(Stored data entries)

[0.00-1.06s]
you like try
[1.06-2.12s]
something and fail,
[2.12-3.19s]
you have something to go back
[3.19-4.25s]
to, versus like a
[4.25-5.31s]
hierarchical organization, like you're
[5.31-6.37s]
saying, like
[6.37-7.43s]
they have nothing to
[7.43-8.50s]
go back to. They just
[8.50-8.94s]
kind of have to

* * *

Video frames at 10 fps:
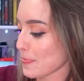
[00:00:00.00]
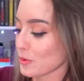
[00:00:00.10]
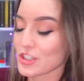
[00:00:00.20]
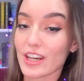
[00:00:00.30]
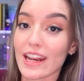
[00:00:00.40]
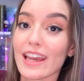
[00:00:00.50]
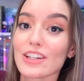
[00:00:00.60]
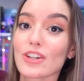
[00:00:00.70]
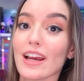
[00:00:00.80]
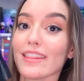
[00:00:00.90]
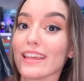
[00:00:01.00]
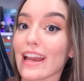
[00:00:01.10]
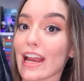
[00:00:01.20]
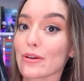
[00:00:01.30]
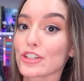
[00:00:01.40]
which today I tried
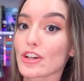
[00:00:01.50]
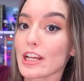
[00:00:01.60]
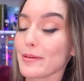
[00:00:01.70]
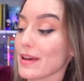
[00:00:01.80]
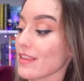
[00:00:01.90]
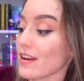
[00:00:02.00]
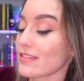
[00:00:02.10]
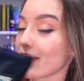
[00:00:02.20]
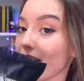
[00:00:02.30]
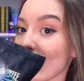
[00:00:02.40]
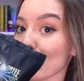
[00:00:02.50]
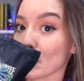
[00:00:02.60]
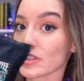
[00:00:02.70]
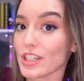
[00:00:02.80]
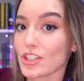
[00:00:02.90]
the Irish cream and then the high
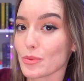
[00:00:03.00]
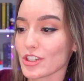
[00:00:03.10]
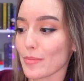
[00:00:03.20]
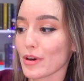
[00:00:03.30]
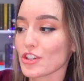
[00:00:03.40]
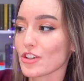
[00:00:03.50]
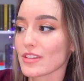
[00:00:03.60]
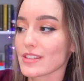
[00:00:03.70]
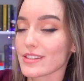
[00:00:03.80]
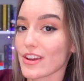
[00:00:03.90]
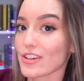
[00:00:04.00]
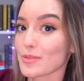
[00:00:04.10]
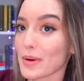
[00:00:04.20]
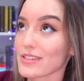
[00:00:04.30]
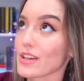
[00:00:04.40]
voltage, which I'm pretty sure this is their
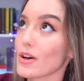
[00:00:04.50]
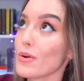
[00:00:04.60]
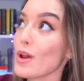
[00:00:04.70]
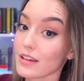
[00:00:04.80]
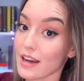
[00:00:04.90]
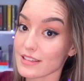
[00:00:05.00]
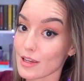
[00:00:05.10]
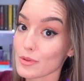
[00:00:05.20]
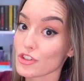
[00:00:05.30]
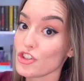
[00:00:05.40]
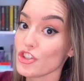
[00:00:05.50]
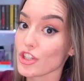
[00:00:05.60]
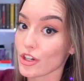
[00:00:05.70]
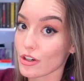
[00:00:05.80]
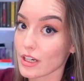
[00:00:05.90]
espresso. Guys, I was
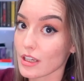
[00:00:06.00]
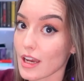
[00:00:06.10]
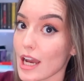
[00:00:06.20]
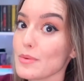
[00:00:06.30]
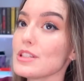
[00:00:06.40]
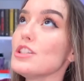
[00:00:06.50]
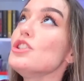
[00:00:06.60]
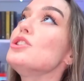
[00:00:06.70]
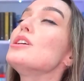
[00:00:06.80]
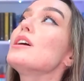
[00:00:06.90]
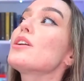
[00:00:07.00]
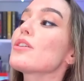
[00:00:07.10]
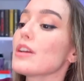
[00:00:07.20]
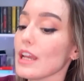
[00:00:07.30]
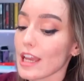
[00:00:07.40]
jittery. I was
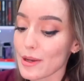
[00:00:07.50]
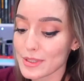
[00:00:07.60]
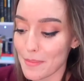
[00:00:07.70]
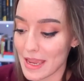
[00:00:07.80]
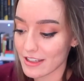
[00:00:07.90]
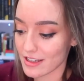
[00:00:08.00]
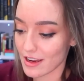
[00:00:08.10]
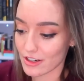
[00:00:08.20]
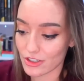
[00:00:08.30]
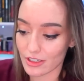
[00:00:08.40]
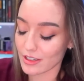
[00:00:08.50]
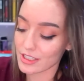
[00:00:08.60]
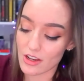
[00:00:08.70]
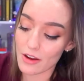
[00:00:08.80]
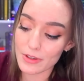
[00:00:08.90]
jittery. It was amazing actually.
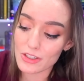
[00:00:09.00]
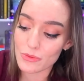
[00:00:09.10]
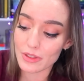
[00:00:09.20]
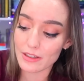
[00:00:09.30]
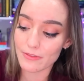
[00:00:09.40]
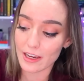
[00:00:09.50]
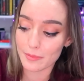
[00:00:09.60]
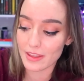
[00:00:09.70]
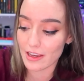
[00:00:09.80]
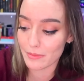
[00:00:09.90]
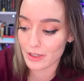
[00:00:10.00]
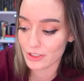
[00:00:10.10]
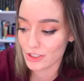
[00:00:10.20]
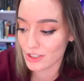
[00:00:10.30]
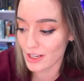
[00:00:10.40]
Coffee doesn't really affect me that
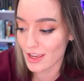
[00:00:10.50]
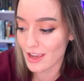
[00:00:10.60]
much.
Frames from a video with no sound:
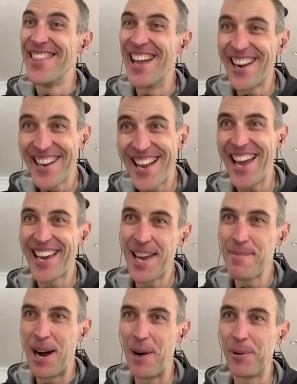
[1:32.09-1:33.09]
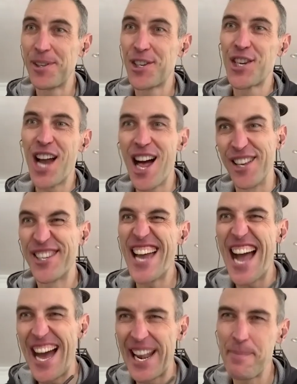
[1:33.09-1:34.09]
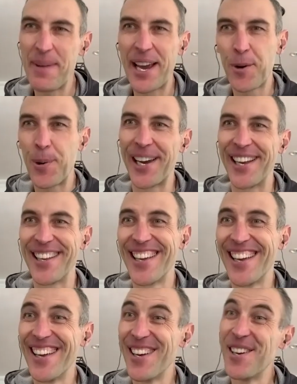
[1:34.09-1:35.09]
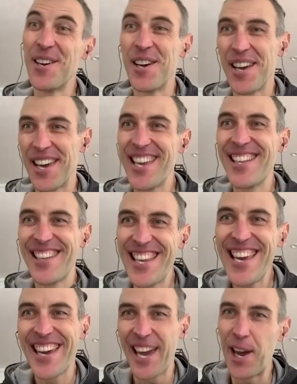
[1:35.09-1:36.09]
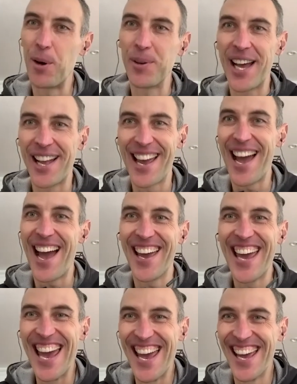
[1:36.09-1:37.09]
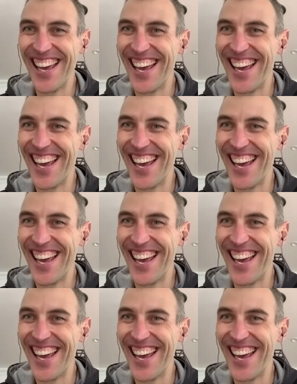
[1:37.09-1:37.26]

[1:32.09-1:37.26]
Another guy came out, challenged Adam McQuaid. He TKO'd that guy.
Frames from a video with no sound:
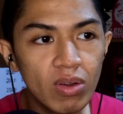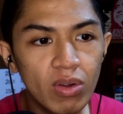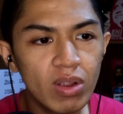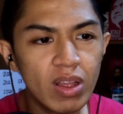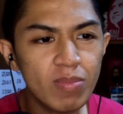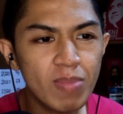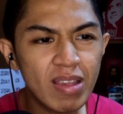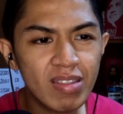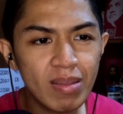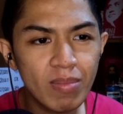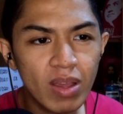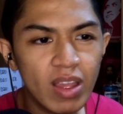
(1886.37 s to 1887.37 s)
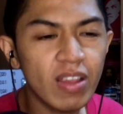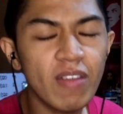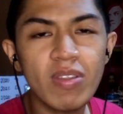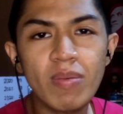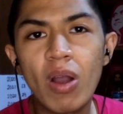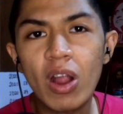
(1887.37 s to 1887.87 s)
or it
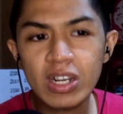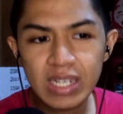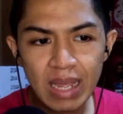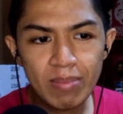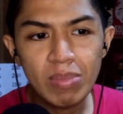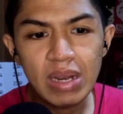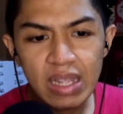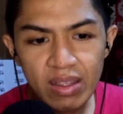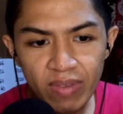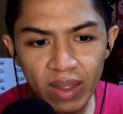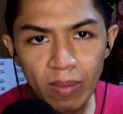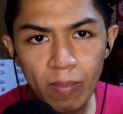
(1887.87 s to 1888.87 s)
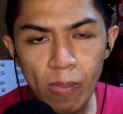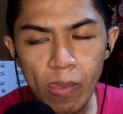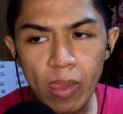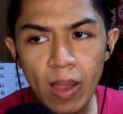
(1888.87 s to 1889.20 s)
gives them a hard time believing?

=== Aim of the task ===
With the pictures removed, print only the lines starting at the line that has "[00:00:10.00]" and ending at the line that has "[1:37.09-1:37.26]", both ends included, exactly as they stand above.

=== Completed exercise ===
[00:00:10.00]
[00:00:10.10]
[00:00:10.20]
[00:00:10.30]
[00:00:10.40]
Coffee doesn't really affect me that
[00:00:10.50]
[00:00:10.60]
much.
Frames from a video with no sound:
[1:32.09-1:33.09]
[1:33.09-1:34.09]
[1:34.09-1:35.09]
[1:35.09-1:36.09]
[1:36.09-1:37.09]
[1:37.09-1:37.26]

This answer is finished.